DATA FOR THE TASK ->
● ● ● ● ●

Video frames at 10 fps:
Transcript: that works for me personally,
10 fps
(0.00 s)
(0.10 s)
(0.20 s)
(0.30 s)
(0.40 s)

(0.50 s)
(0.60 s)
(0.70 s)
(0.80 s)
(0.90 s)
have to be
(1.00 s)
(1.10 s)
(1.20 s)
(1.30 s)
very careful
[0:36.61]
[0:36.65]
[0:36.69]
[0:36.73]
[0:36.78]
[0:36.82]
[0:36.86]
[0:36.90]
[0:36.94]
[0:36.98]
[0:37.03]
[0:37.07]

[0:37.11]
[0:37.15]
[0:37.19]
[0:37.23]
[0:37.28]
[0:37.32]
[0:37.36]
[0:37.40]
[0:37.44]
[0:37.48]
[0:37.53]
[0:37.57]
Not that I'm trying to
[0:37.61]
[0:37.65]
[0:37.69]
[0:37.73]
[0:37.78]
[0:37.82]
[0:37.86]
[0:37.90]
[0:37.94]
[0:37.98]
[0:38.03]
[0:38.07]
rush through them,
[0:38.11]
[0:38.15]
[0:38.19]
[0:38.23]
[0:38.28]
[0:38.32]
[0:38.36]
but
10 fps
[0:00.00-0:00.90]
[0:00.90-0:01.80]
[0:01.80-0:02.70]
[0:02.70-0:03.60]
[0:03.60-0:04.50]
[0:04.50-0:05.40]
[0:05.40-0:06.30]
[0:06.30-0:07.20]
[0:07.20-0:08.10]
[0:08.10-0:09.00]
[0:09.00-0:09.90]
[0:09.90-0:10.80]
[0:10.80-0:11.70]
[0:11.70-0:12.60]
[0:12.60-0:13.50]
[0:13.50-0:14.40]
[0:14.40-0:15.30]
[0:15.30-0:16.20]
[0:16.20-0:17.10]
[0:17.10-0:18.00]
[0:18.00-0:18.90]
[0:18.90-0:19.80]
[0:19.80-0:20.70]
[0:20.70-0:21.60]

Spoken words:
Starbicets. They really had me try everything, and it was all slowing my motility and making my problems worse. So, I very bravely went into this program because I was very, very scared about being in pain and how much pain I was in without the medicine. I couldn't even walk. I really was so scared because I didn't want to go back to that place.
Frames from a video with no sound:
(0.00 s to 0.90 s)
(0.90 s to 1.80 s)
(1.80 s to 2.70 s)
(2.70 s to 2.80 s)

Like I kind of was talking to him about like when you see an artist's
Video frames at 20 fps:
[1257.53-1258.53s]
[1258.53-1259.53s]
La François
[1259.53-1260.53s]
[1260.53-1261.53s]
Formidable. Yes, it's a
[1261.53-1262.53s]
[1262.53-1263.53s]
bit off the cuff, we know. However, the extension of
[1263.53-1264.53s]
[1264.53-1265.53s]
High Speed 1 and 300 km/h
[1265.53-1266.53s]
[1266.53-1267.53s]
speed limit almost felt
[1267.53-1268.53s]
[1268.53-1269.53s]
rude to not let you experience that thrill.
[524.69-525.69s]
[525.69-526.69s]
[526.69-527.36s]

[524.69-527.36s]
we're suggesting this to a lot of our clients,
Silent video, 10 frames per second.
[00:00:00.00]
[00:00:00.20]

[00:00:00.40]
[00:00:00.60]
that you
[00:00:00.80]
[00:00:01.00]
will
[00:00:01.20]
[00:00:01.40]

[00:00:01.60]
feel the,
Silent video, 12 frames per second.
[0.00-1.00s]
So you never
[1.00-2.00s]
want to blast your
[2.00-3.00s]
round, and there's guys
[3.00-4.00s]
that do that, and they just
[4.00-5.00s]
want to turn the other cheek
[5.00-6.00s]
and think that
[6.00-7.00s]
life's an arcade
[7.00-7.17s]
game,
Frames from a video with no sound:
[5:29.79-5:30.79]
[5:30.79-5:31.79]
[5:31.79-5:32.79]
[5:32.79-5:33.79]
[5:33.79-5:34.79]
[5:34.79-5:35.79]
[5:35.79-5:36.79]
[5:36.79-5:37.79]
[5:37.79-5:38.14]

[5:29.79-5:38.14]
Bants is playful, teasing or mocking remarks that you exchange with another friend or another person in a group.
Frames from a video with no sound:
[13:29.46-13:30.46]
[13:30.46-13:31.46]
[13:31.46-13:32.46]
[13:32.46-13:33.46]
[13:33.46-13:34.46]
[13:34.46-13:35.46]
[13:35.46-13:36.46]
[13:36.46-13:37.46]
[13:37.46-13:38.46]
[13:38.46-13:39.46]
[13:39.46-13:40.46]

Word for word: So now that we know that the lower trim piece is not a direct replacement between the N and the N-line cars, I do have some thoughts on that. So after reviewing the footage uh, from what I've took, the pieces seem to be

● ● ● ● ●

WHAT YOU HAVE TO DO -> Return all the lines above exactly as given.

RESULT ->
Video frames at 10 fps:
Transcript: that works for me personally,
10 fps
(0.00 s)
(0.10 s)
(0.20 s)
(0.30 s)
(0.40 s)

(0.50 s)
(0.60 s)
(0.70 s)
(0.80 s)
(0.90 s)
have to be
(1.00 s)
(1.10 s)
(1.20 s)
(1.30 s)
very careful
[0:36.61]
[0:36.65]
[0:36.69]
[0:36.73]
[0:36.78]
[0:36.82]
[0:36.86]
[0:36.90]
[0:36.94]
[0:36.98]
[0:37.03]
[0:37.07]

[0:37.11]
[0:37.15]
[0:37.19]
[0:37.23]
[0:37.28]
[0:37.32]
[0:37.36]
[0:37.40]
[0:37.44]
[0:37.48]
[0:37.53]
[0:37.57]
Not that I'm trying to
[0:37.61]
[0:37.65]
[0:37.69]
[0:37.73]
[0:37.78]
[0:37.82]
[0:37.86]
[0:37.90]
[0:37.94]
[0:37.98]
[0:38.03]
[0:38.07]
rush through them,
[0:38.11]
[0:38.15]
[0:38.19]
[0:38.23]
[0:38.28]
[0:38.32]
[0:38.36]
but
10 fps
[0:00.00-0:00.90]
[0:00.90-0:01.80]
[0:01.80-0:02.70]
[0:02.70-0:03.60]
[0:03.60-0:04.50]
[0:04.50-0:05.40]
[0:05.40-0:06.30]
[0:06.30-0:07.20]
[0:07.20-0:08.10]
[0:08.10-0:09.00]
[0:09.00-0:09.90]
[0:09.90-0:10.80]
[0:10.80-0:11.70]
[0:11.70-0:12.60]
[0:12.60-0:13.50]
[0:13.50-0:14.40]
[0:14.40-0:15.30]
[0:15.30-0:16.20]
[0:16.20-0:17.10]
[0:17.10-0:18.00]
[0:18.00-0:18.90]
[0:18.90-0:19.80]
[0:19.80-0:20.70]
[0:20.70-0:21.60]

Spoken words:
Starbicets. They really had me try everything, and it was all slowing my motility and making my problems worse. So, I very bravely went into this program because I was very, very scared about being in pain and how much pain I was in without the medicine. I couldn't even walk. I really was so scared because I didn't want to go back to that place.
Frames from a video with no sound:
(0.00 s to 0.90 s)
(0.90 s to 1.80 s)
(1.80 s to 2.70 s)
(2.70 s to 2.80 s)

Like I kind of was talking to him about like when you see an artist's
Video frames at 20 fps:
[1257.53-1258.53s]
[1258.53-1259.53s]
La François
[1259.53-1260.53s]
[1260.53-1261.53s]
Formidable. Yes, it's a
[1261.53-1262.53s]
[1262.53-1263.53s]
bit off the cuff, we know. However, the extension of
[1263.53-1264.53s]
[1264.53-1265.53s]
High Speed 1 and 300 km/h
[1265.53-1266.53s]
[1266.53-1267.53s]
speed limit almost felt
[1267.53-1268.53s]
[1268.53-1269.53s]
rude to not let you experience that thrill.
[524.69-525.69s]
[525.69-526.69s]
[526.69-527.36s]

[524.69-527.36s]
we're suggesting this to a lot of our clients,
Silent video, 10 frames per second.
[00:00:00.00]
[00:00:00.20]

[00:00:00.40]
[00:00:00.60]
that you
[00:00:00.80]
[00:00:01.00]
will
[00:00:01.20]
[00:00:01.40]

[00:00:01.60]
feel the,
Silent video, 12 frames per second.
[0.00-1.00s]
So you never
[1.00-2.00s]
want to blast your
[2.00-3.00s]
round, and there's guys
[3.00-4.00s]
that do that, and they just
[4.00-5.00s]
want to turn the other cheek
[5.00-6.00s]
and think that
[6.00-7.00s]
life's an arcade
[7.00-7.17s]
game,
Frames from a video with no sound:
[5:29.79-5:30.79]
[5:30.79-5:31.79]
[5:31.79-5:32.79]
[5:32.79-5:33.79]
[5:33.79-5:34.79]
[5:34.79-5:35.79]
[5:35.79-5:36.79]
[5:36.79-5:37.79]
[5:37.79-5:38.14]

[5:29.79-5:38.14]
Bants is playful, teasing or mocking remarks that you exchange with another friend or another person in a group.
Frames from a video with no sound:
[13:29.46-13:30.46]
[13:30.46-13:31.46]
[13:31.46-13:32.46]
[13:32.46-13:33.46]
[13:33.46-13:34.46]
[13:34.46-13:35.46]
[13:35.46-13:36.46]
[13:36.46-13:37.46]
[13:37.46-13:38.46]
[13:38.46-13:39.46]
[13:39.46-13:40.46]

Word for word: So now that we know that the lower trim piece is not a direct replacement between the N and the N-line cars, I do have some thoughts on that. So after reviewing the footage uh, from what I've took, the pieces seem to be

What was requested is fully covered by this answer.